Caderno de anotações




Memória é realmente uma função do cérebro que surpreende. A minha me prega peças ou então me proporciona momentos deliciosos.

Dia desses encontrei um caderno em que fiz diversas anotações sobre filmes, peças, exposições, enfim minha vida cultural estava ali. Pois só mesmo lendo as anotações sobre a peça "Nardja Zulpério" foi que me lembrei de tê-la visto.

O caderno diz que foi em 1991. Eu tenho que acreditar.

Regina Casé sozinha no palco, num monólogo de Hamilton Vaz Pereira, interpretando vários papéis, como o de uma mulher superatarefada que chega em casa e ouve na secretária eletronica diversas mensagens com pedidos para que ela faça várias coisas: uma letra de música, uma palestra sobre Psique e Eros e o roteiro para uma peça sobre Nietzsche. Nardja não sabe por onde começar e ainda tem que lidar com cobranças de filhos, ex-marido, amigos. Fica estressada com a ausencia de ideias para qualquer das tarefas. Tenta então dormir mas é interrompida pelo interfone - um entregador lhe traz fitas de vídeo. Neste momento vem-lhe ideias para a palestra sobre Psique e Eros - o que é inserido na peça transformando-nos no público que a assistirá.

A lembrança do mito de Psique faz com que Nardja compare sua própria vida com a de Psique, vítima das tarefas hercúleas que Afrodite impõe como castigo por ela ter ousado, reles mortal, seduzir Eros. Imperdoável. Quando finalmente Psique consegue cumprir as tarefas é agraciada com uma bebida - o néctar dos deuses - dada pelo próprio Zeus, o que a torna imortal.

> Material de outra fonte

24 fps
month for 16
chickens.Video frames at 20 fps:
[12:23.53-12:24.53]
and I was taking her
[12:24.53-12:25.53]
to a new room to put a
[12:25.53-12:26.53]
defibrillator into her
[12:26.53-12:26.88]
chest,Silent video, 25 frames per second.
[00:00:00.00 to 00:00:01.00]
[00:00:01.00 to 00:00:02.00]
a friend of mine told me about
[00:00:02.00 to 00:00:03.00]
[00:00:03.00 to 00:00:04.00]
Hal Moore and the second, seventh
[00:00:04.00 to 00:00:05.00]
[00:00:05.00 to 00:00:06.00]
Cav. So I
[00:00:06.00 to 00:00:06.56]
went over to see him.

Regina é hilária e tem controle absoluto do palco e do público. Pede a participação de pessoas e um homem que aceita diz se chamar Jean. Regina se faz de "gostosa" para ele e lhe pede que apanhe água e leve até ela que já está no meio da plateia. Faz, sim, algumas caras e bocas, como por exemplo, na crítica às modelos para as quais fechar bem os olhos, esticar a boca num bico "nojento" para a frente e jogar o cabelo para um lado de modo a cobrir metade do rosto é sinônimo de sensualidade felina. E demonstra passo a passo a caricatura.

Canta a musiquinha que acaba de inventar para consolar-se:
"Dou um banho ni mim
me visto bem bacana
penteio meu cabelo
me chamo de lindona lindona
me pego bem vistosa
me chamo de cremosa, cremosa
Dou um banho ni mim, penteio meu cabelo, me chamo de gostosa, gostosa, gostosa"

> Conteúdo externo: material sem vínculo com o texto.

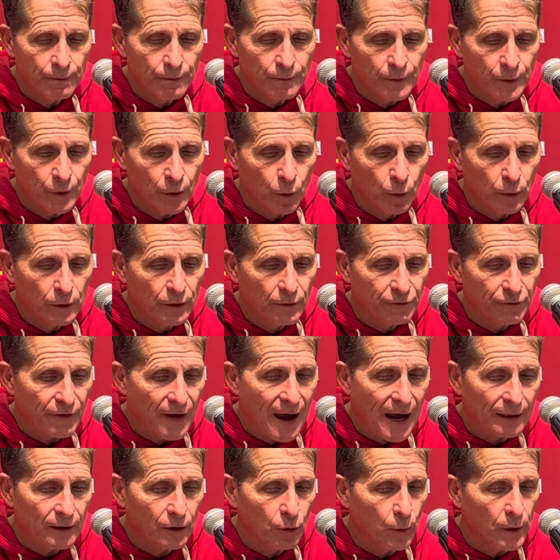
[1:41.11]
You know, with the
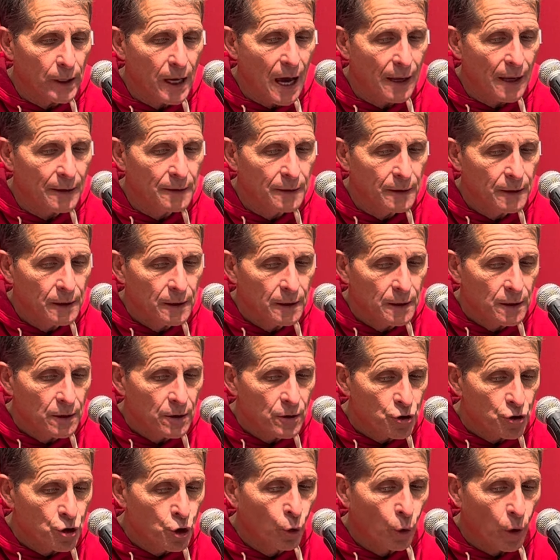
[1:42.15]
fact that we had
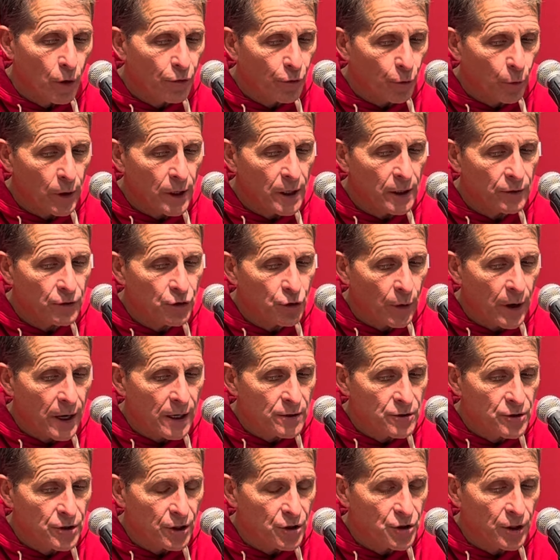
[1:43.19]
2 or 3 in
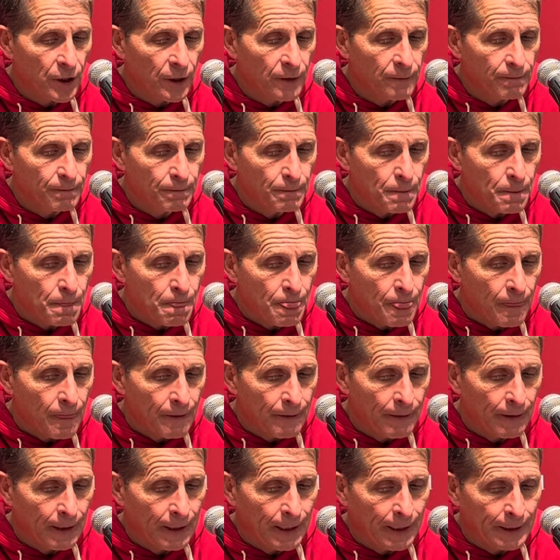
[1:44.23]
transition,
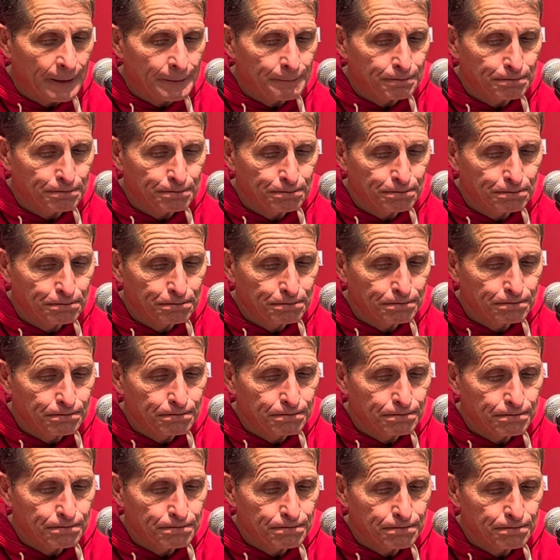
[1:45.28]

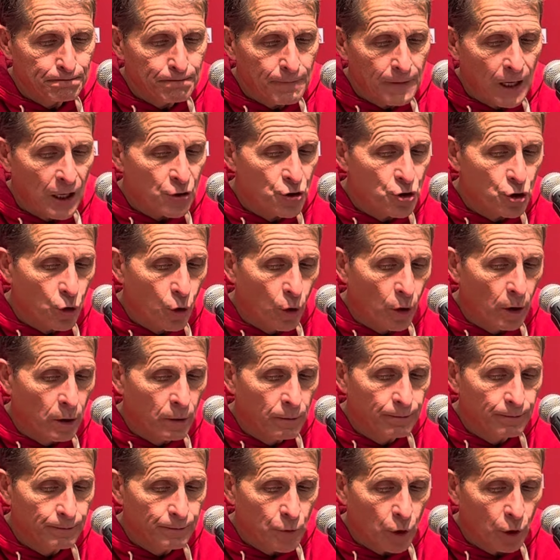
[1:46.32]
and
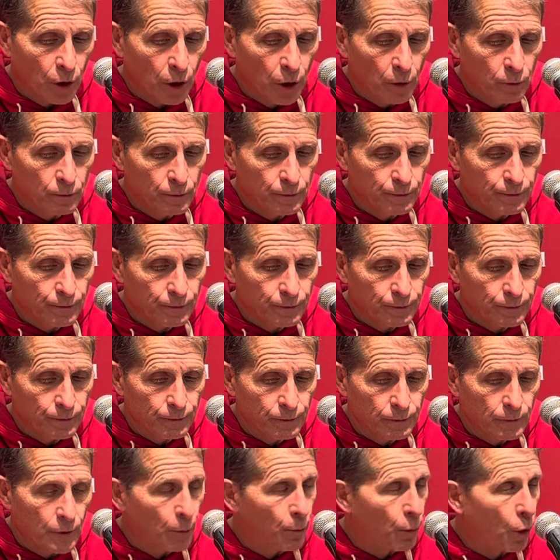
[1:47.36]
scoring, you know,
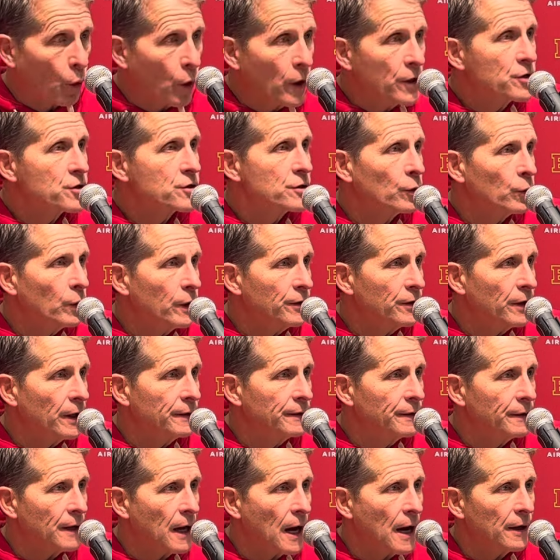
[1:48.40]
the points that we did
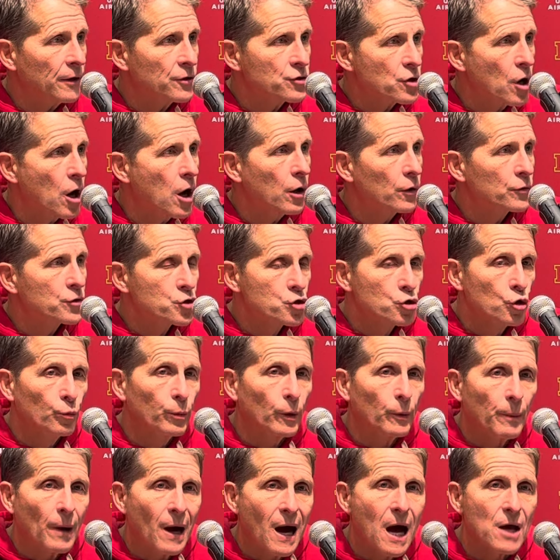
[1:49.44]
tonight is all
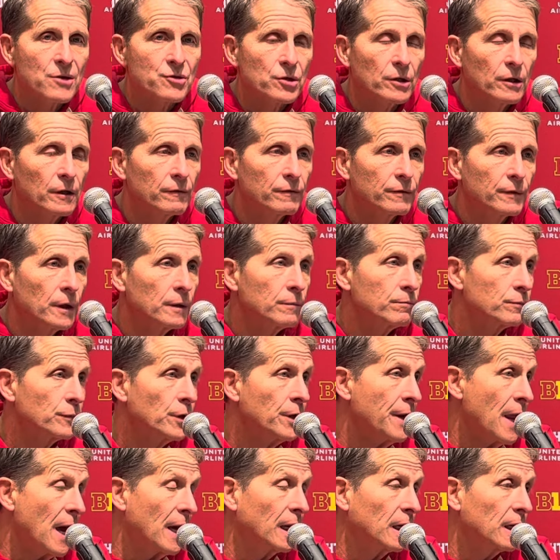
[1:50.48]
super positive. The
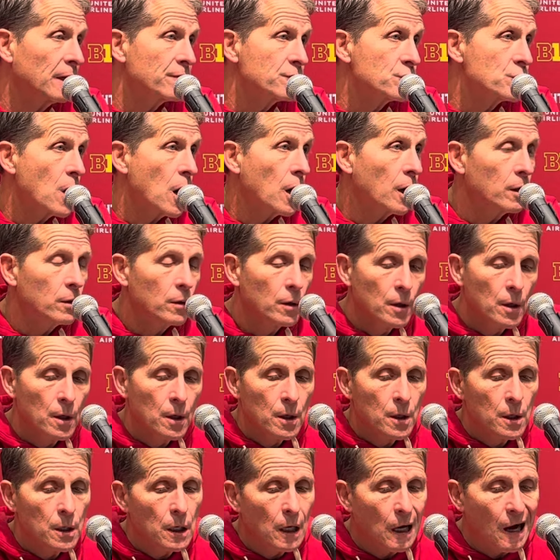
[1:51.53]
negatives are
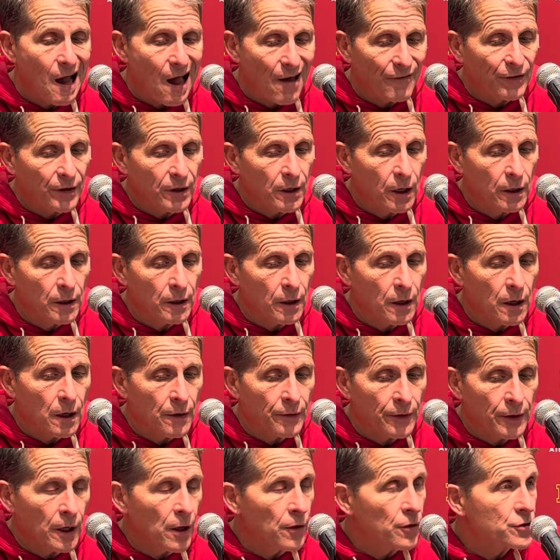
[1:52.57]
on
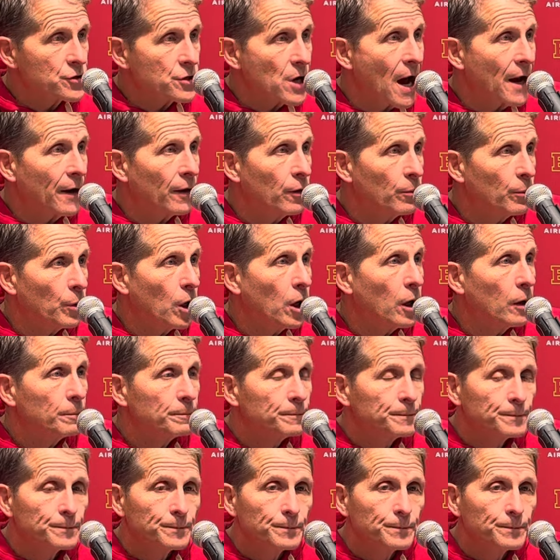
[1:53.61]
the other side of the ball.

Alguém, na época, disse que a peça "É um elogio à solidão, à valorização da própria existencia através do trabalho."

Enquanto lia minhas anotações fui me lembrando que ri muito, que todo mundo riu muito e saímos do teatro achando Regina uma das melhores humoristas da época. Regina era da turma hilária do programa da Globo, o TV Pirata. A peça revelou que a atriz podia voar sozinha. Assim como sua personagem.